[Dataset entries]
=-=-=-=-=

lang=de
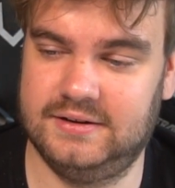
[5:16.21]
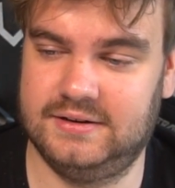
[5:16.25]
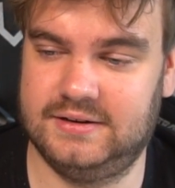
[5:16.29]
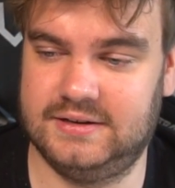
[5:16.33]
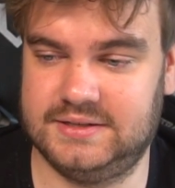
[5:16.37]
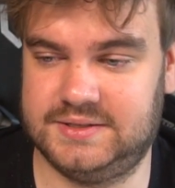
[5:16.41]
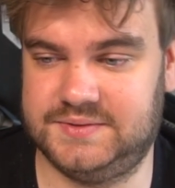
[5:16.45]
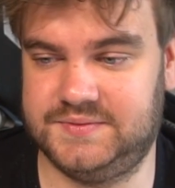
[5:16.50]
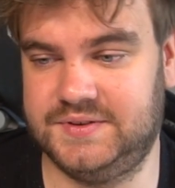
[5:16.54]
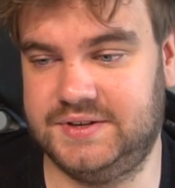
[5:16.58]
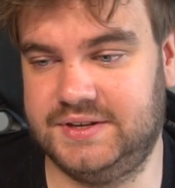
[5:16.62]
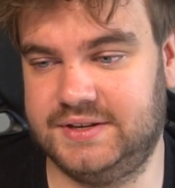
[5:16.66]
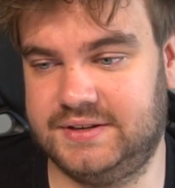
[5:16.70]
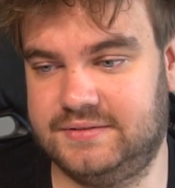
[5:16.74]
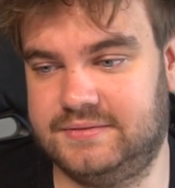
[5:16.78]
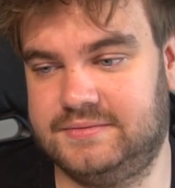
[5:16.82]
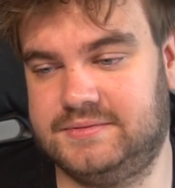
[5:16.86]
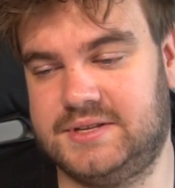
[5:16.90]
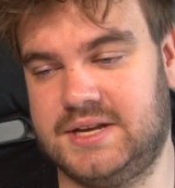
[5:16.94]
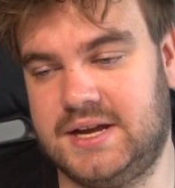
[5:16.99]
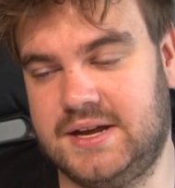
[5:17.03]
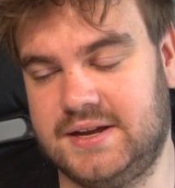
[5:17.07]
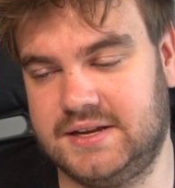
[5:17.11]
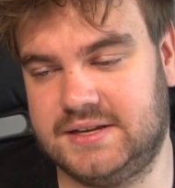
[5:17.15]
Deswegen
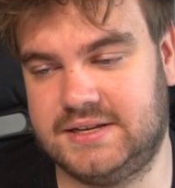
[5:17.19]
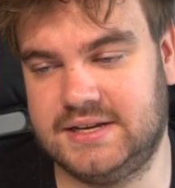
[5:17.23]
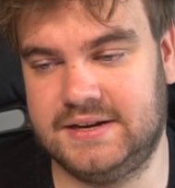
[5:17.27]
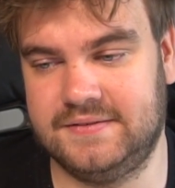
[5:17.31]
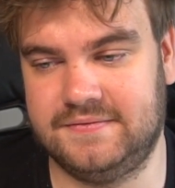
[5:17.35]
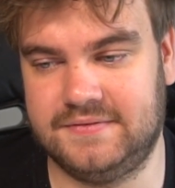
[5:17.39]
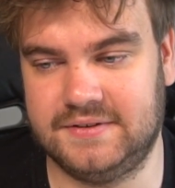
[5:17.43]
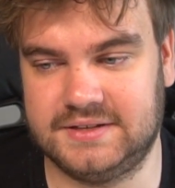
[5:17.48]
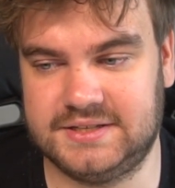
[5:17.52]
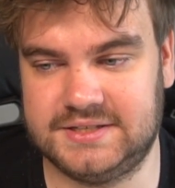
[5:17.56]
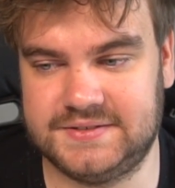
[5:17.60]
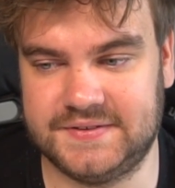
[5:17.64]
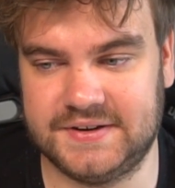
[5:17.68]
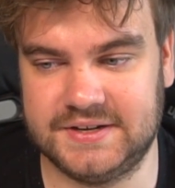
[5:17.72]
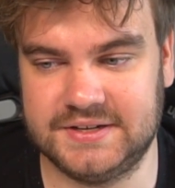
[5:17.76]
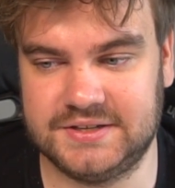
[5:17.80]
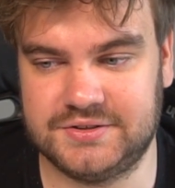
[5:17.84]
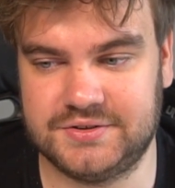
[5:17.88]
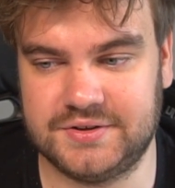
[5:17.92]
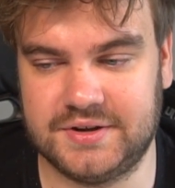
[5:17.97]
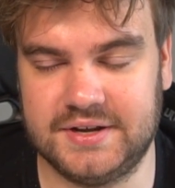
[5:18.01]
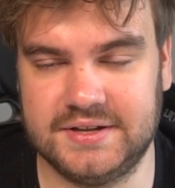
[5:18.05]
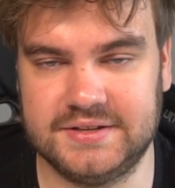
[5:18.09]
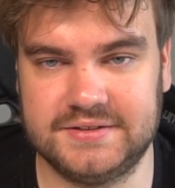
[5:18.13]
sage ich einfach 2
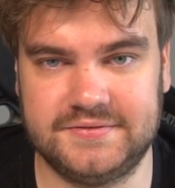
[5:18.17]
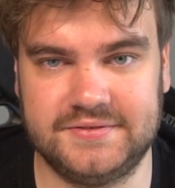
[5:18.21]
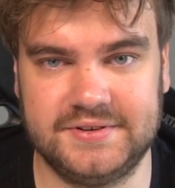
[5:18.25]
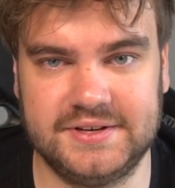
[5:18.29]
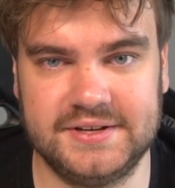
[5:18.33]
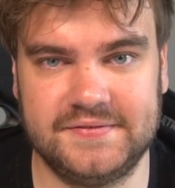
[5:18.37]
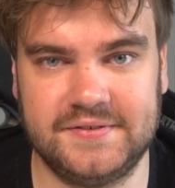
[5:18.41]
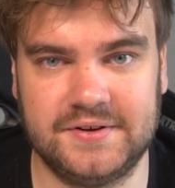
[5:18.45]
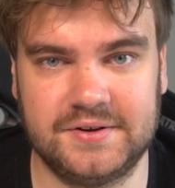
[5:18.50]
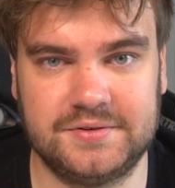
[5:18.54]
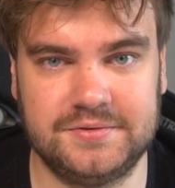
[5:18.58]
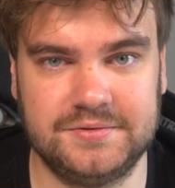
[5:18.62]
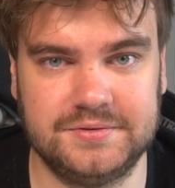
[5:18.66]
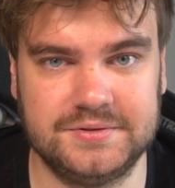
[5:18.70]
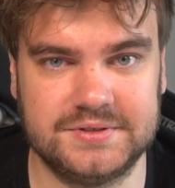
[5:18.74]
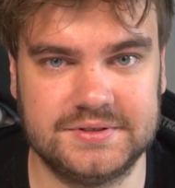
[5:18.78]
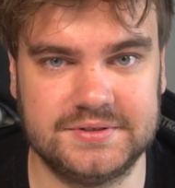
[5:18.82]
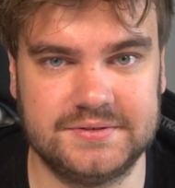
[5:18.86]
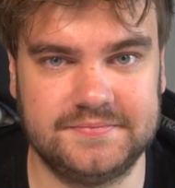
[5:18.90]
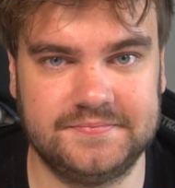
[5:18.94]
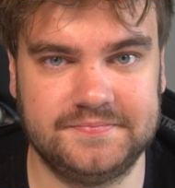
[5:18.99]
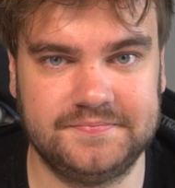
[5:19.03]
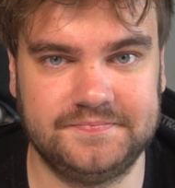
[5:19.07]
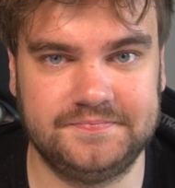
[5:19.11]
zu 1 für
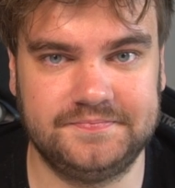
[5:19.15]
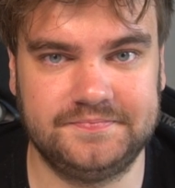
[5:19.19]
Leverkusen.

=-=-=-=-=

__What you should do__:
Without copying any images, transcribe the records exactly as they stand.

__Problem solution__:
lang=de
[5:16.21]
[5:16.25]
[5:16.29]
[5:16.33]
[5:16.37]
[5:16.41]
[5:16.45]
[5:16.50]
[5:16.54]
[5:16.58]
[5:16.62]
[5:16.66]
[5:16.70]
[5:16.74]
[5:16.78]
[5:16.82]
[5:16.86]
[5:16.90]
[5:16.94]
[5:16.99]
[5:17.03]
[5:17.07]
[5:17.11]
[5:17.15]
Deswegen
[5:17.19]
[5:17.23]
[5:17.27]
[5:17.31]
[5:17.35]
[5:17.39]
[5:17.43]
[5:17.48]
[5:17.52]
[5:17.56]
[5:17.60]
[5:17.64]
[5:17.68]
[5:17.72]
[5:17.76]
[5:17.80]
[5:17.84]
[5:17.88]
[5:17.92]
[5:17.97]
[5:18.01]
[5:18.05]
[5:18.09]
[5:18.13]
sage ich einfach 2
[5:18.17]
[5:18.21]
[5:18.25]
[5:18.29]
[5:18.33]
[5:18.37]
[5:18.41]
[5:18.45]
[5:18.50]
[5:18.54]
[5:18.58]
[5:18.62]
[5:18.66]
[5:18.70]
[5:18.74]
[5:18.78]
[5:18.82]
[5:18.86]
[5:18.90]
[5:18.94]
[5:18.99]
[5:19.03]
[5:19.07]
[5:19.11]
zu 1 für
[5:19.15]
[5:19.19]
Leverkusen.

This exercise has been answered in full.